Ruiz & Smart pursued the case aggressively and early recognized that the insurer’s exposure far exceeded the available liability coverage. The plaintiff made a clear opportunity to resolve the case within policy limits. When that offer was rejected, the firm pivoted decisively.

Drawing on deep experience with Washington insurance law, Ruiz & Smart laid out the insurer’s escalating risk: a substantial excess verdict, followed by assignment-based claims arising from a covenant judgment. In post-mediation correspondence, the firm detailed why a trial verdict would likely exceed policy limits and how the insured property owners could protect themselves through a stipulated judgment and covenant not to execute—leaving the insurer exposed to the full consequences of its decision-making.

That leverage changed the case.

Faced with a well-supported damages record, adverse liability evidence, and a clear roadmap to excess exposure, the insurer ultimately agreed to resolve the matter for seven figures.
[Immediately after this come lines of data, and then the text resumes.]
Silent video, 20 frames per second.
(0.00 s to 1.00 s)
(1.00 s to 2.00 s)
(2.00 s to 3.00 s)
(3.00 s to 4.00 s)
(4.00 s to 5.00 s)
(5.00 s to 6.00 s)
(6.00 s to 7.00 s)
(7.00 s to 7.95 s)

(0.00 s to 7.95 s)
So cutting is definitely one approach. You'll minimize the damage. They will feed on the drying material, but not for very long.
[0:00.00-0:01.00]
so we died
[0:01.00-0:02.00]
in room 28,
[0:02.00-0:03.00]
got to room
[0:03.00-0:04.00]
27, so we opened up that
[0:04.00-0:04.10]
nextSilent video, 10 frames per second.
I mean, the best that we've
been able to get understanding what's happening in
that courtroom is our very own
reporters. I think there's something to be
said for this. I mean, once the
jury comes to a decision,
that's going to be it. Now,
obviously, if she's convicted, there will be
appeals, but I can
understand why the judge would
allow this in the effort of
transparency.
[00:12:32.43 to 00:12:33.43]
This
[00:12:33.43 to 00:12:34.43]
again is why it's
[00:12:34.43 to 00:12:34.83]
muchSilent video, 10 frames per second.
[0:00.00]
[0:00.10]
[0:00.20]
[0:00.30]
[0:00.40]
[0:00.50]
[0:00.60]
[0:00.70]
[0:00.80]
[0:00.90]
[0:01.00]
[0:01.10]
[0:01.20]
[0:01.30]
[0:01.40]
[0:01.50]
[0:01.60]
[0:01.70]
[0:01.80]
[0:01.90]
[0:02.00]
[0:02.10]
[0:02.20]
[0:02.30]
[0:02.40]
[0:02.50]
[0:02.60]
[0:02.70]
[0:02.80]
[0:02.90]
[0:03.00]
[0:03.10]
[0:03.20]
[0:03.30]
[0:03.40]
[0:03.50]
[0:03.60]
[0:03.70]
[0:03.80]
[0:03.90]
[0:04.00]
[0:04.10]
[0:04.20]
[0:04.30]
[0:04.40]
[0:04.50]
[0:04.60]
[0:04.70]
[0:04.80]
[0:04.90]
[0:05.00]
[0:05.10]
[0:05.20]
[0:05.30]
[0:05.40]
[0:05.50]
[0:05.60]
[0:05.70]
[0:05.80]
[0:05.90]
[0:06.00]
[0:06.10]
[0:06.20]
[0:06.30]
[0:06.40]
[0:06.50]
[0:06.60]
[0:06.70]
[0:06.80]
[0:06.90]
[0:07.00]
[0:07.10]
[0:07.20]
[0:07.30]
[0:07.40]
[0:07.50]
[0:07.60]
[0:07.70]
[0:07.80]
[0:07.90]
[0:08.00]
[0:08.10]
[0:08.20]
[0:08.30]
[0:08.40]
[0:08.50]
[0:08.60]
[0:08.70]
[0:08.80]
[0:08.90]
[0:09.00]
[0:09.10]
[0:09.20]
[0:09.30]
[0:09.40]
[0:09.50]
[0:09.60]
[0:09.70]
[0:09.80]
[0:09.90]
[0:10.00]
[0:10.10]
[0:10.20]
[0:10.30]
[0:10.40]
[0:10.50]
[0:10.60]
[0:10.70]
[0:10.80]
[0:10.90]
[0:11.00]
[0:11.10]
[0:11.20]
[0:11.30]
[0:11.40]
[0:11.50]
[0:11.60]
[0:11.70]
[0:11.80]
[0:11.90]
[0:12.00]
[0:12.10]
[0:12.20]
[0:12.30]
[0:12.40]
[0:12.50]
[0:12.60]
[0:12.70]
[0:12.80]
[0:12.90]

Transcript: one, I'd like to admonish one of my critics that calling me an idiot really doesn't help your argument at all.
The settlement provided meaningful compensation to the injured plaintiff while avoiding the years of additional litigation that would have followed a verdict and bad faith action.

This result reflects Ruiz & Smart’s approach to insurance cases: combining meticulous factual development with a precise understanding of how insurers evaluate—and sometimes misjudge—risk. When carriers refuse reasonable resolutions, the firm is prepared to use every lawful tool available to protect clients and hold insurers accountable.